Il primo grande scontro con lui – e con Stefania e Guido e qualcun altro – lo ebbi per via di una vignetta di Enzo Apicella che avevo pubblicato senza obiezioni e fu giudicata da molti antisemita. Io difesi Apicella, mi sembrava che fosse il mio dovere, e Ivan mi attaccò molto duramente, diceva che su certi principi non si può transigere, trattare, che il rischio dell’antisemitismo è il più grave delle conseguenze del dogmatismo. E poi mi ricordo che ancora qualche giorno prima che lui morisse, in riunione di redazione, polemizzammo in modo aspro, brusco, su una questione nella quale la necessità della difesa dell’ambiente – del mare in quel caso – entrava in conflitto con gli interessi di un gruppo di lavoratori. Io sostenevo che quando è in gioco l’interesse dei lavoratori quell’interesse va difeso comunque. Lui diceva di no, pensava che non fosse possibile ricostruire una politica di sinistra, nel terzo millennio, fondandosi solo sulle conquiste del novecento, e sulla certezza – falsa – che il movimento operaio possa restare in eterno un baluardo e un moloch.

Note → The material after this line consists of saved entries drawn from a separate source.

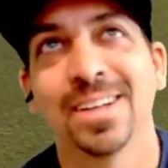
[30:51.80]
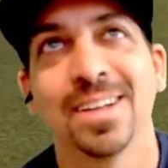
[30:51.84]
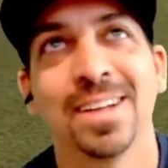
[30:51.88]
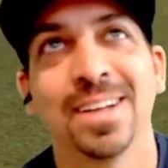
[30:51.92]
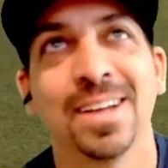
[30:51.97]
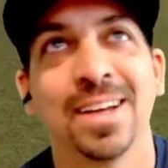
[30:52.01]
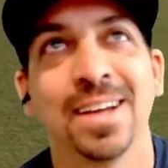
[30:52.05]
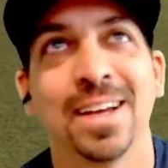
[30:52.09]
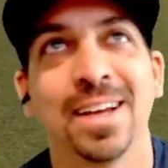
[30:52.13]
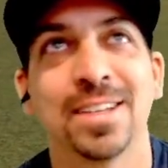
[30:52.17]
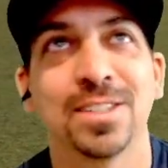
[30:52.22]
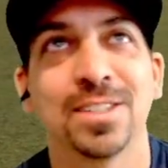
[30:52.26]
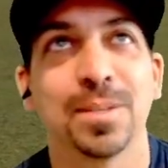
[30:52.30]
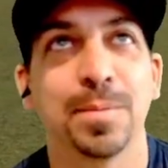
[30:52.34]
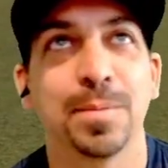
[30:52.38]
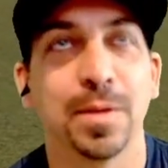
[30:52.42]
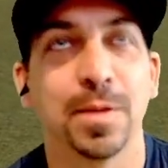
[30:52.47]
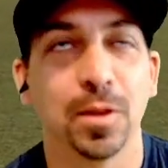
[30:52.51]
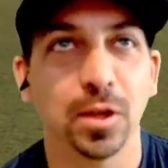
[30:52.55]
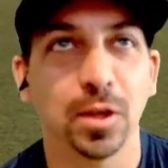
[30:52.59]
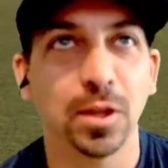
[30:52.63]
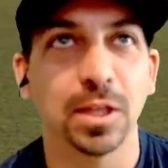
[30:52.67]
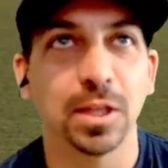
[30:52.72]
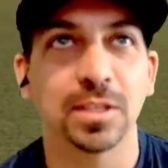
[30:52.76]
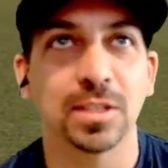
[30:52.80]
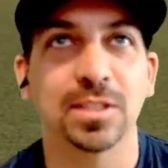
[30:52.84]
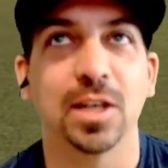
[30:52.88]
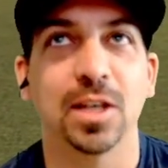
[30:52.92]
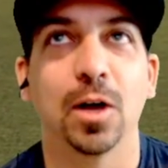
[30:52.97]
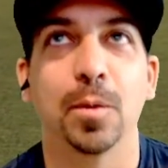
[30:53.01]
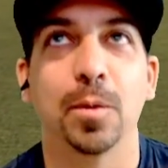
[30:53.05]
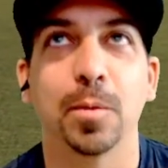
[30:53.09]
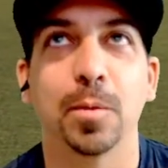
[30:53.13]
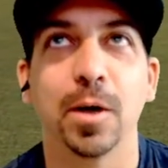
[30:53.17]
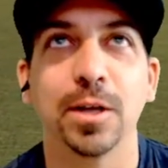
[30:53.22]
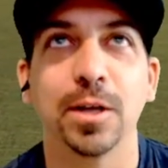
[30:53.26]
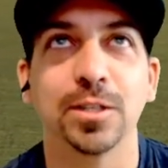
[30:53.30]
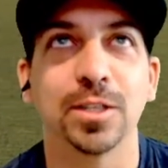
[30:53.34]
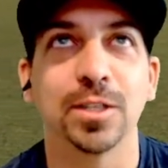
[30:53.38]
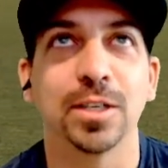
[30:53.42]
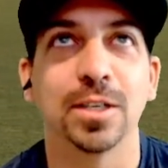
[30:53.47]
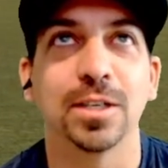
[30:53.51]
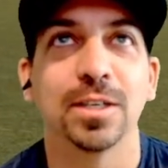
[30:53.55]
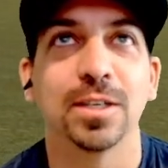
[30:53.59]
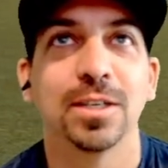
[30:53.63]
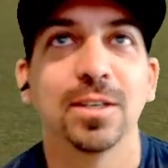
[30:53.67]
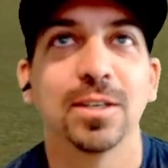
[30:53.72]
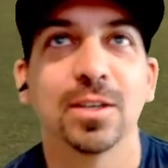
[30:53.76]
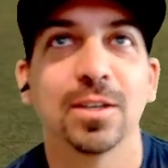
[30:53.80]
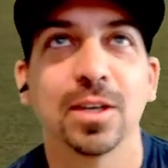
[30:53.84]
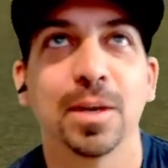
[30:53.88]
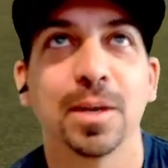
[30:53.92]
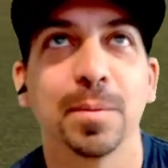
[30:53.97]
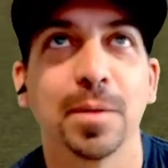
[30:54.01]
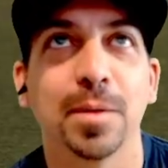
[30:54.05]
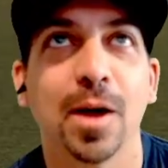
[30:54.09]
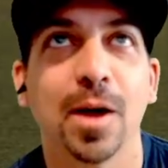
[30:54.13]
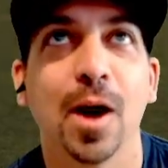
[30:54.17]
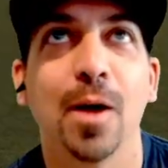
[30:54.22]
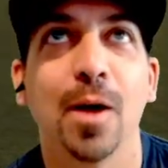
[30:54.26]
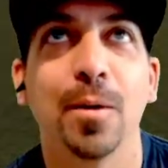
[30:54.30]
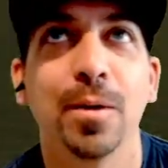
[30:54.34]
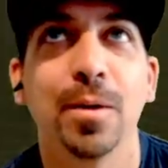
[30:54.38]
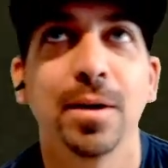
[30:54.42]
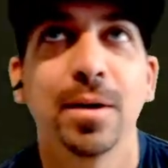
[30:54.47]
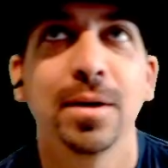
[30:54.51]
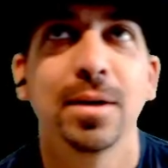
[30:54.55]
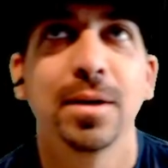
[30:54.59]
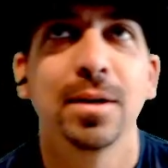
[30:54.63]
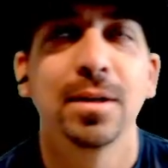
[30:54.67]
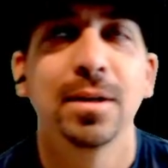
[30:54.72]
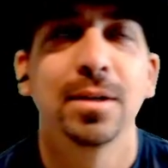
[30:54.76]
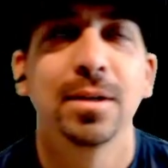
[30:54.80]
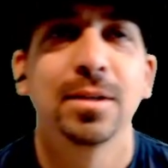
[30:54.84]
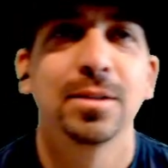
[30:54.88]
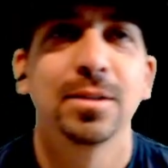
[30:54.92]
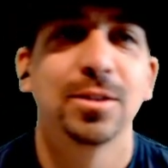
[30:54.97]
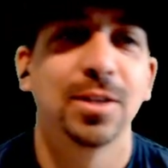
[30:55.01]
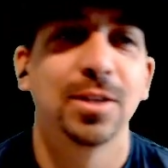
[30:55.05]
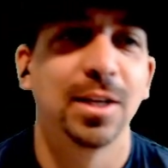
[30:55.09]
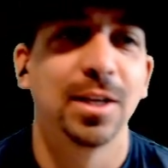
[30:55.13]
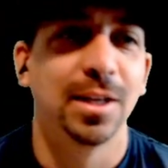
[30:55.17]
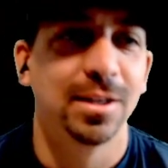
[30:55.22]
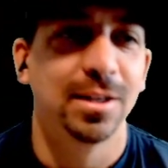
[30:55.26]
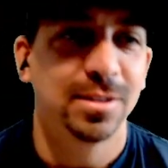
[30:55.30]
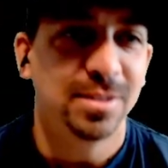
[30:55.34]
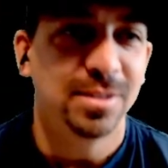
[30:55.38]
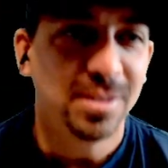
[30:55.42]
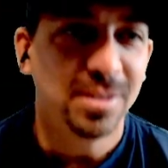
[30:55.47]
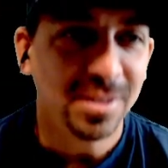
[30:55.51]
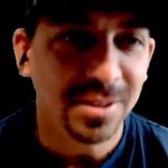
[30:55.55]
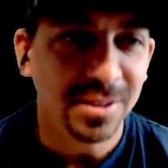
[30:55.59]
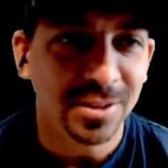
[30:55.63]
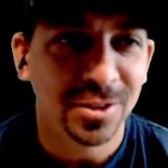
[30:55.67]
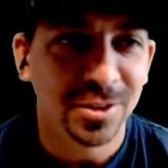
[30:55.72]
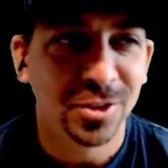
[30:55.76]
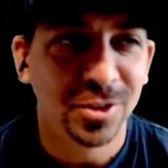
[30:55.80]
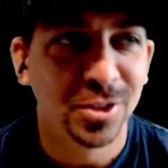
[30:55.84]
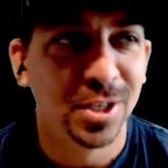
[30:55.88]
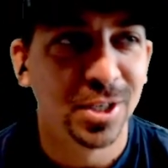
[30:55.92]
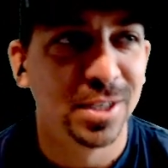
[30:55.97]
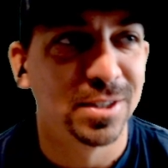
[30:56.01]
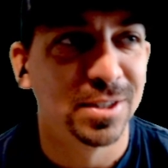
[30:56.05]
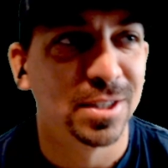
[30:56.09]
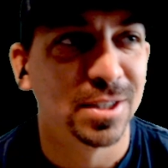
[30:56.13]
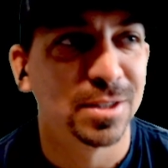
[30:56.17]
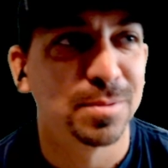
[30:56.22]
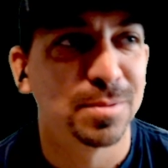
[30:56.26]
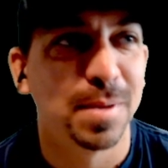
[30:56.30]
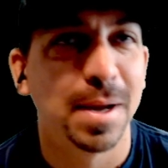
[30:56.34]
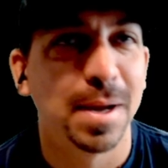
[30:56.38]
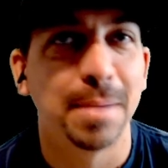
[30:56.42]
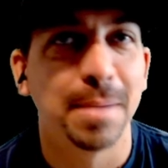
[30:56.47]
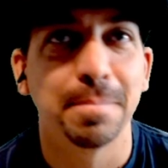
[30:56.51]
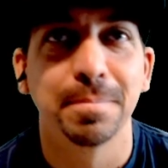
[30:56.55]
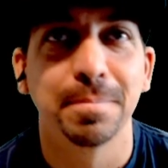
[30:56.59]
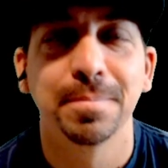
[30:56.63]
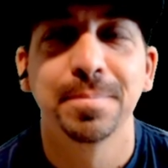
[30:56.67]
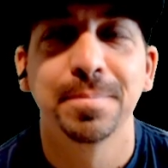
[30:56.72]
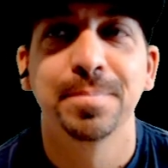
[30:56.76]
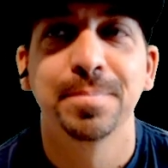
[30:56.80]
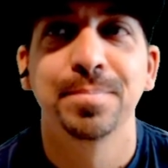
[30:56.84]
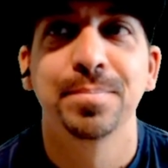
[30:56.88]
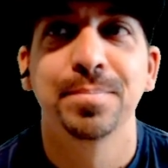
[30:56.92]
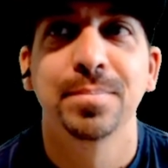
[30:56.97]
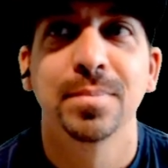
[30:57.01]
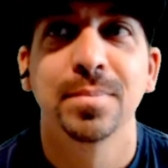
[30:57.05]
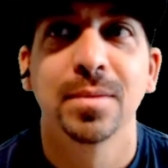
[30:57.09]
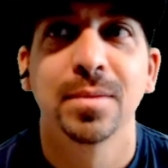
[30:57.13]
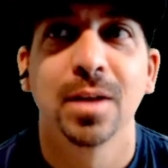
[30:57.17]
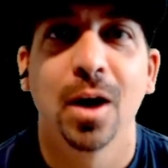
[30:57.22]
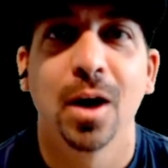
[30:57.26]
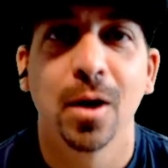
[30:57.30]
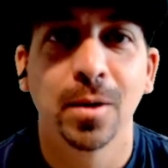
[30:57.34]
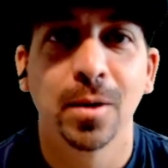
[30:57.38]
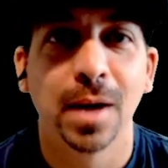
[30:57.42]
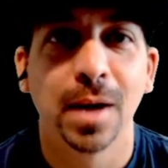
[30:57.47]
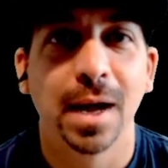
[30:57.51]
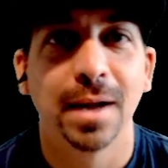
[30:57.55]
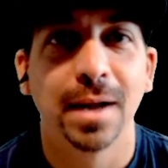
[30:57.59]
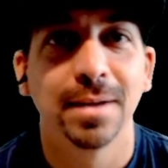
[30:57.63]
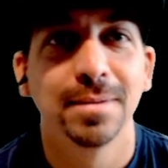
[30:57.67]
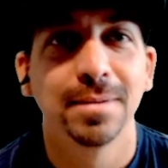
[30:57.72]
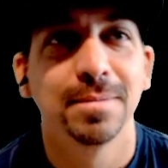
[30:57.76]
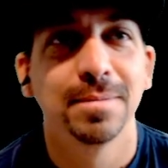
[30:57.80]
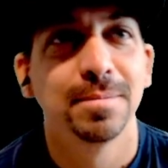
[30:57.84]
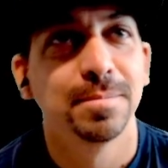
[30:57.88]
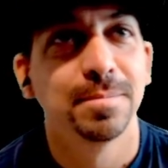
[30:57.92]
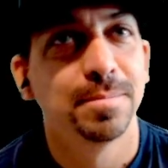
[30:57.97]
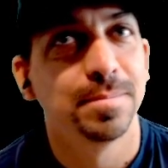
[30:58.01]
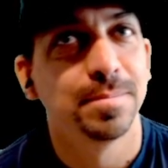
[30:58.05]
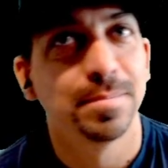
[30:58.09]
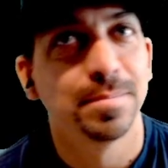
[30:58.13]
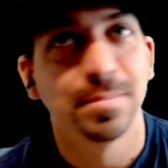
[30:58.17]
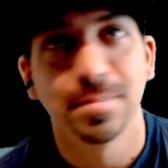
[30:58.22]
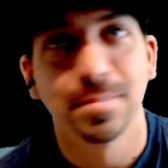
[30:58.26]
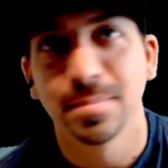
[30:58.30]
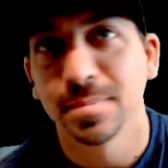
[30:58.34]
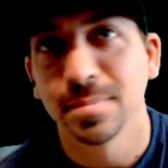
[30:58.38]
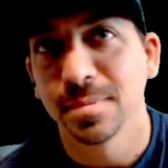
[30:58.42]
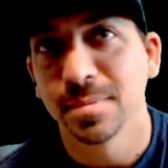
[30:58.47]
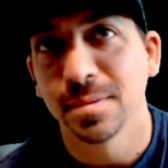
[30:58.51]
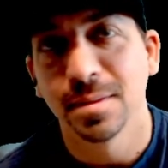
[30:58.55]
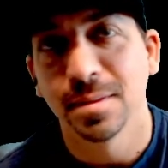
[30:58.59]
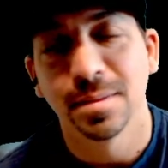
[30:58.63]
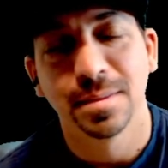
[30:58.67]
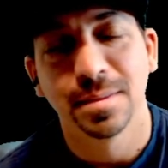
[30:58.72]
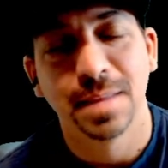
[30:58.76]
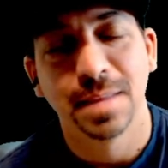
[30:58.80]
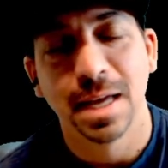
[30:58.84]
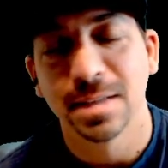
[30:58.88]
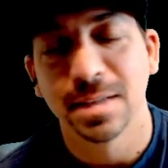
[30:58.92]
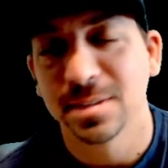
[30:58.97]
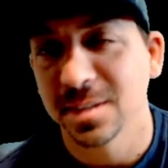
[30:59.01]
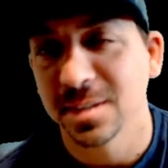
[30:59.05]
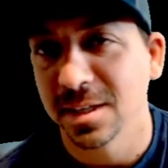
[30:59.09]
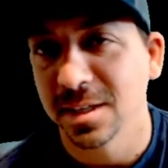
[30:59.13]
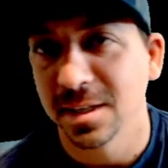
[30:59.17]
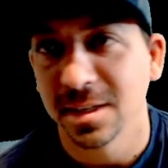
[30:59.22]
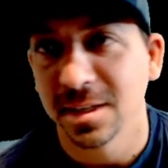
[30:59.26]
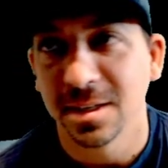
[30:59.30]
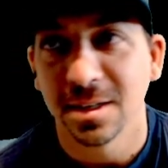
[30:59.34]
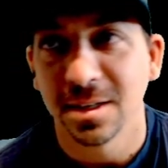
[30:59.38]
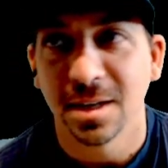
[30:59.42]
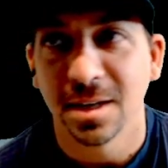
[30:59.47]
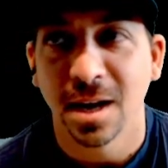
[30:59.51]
Hits the pin. Look at the celebration. Look at him go. Gee, Jesus, man. Okay. That's it.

Sono stati anni bellissimi quegli anni passati a Liberazione, e hanno cambiato tutti noi, e hanno cambiato le nostre idee, le certezze, i sentimenti. Questo giornale che leggete ora, è frutto di quei pensieri, di quelle discussioni, di quel lavoro. Abbiamo piano piano capito che il punto di rottura andava portato più avanti. Che c’era bisogno di un giornale completamente libero, capace di ridiscutere tutto, capace di rimettere in moto una capacità di pensiero della sinistra. Un giornale che abbattesse i tabù, i miti. E tra questi miti anche il mito che la verità non esiste. Non è vero che non esiste, è vero solo che non conviene a nessuno, cioè non conviene agli interessi organizzati, alle lobby, ai partiti.
Abbiamo provato a fare quel giornale cambiando Liberazione, ma a un certo punto il partito ha detto basta. Non gli interessava più. Per questo abbiamo fondato L’Altro. Io credo che a Ivan sarebbe piaciuto l’Altro, anche se avrebbe protestato, e strepitato, perché non è abbastanza ambientalista.
Ho scritto questo articolo, come vedete, stando ai fatti, senza commuovermi e senza spingervi alla commozione. Eppure, dopo un anno, ve lo giuro, ogni volta che ripenso a Ivan mi si stringe la gola, mi viene da piangere. Mi commuovo ogni volta, perché mi torna in mente quel suo sorriso un po’ sghimbescio che davvero era irresistibile. Chi lo ha conosciuto lo sa che è così. Mi torna in mente la sua arroganza e la sua bontà.
E penso a quante cose non gli ho detto, a quante sono rimaste sottintese, a tutto quello che vorrei discutere con lui.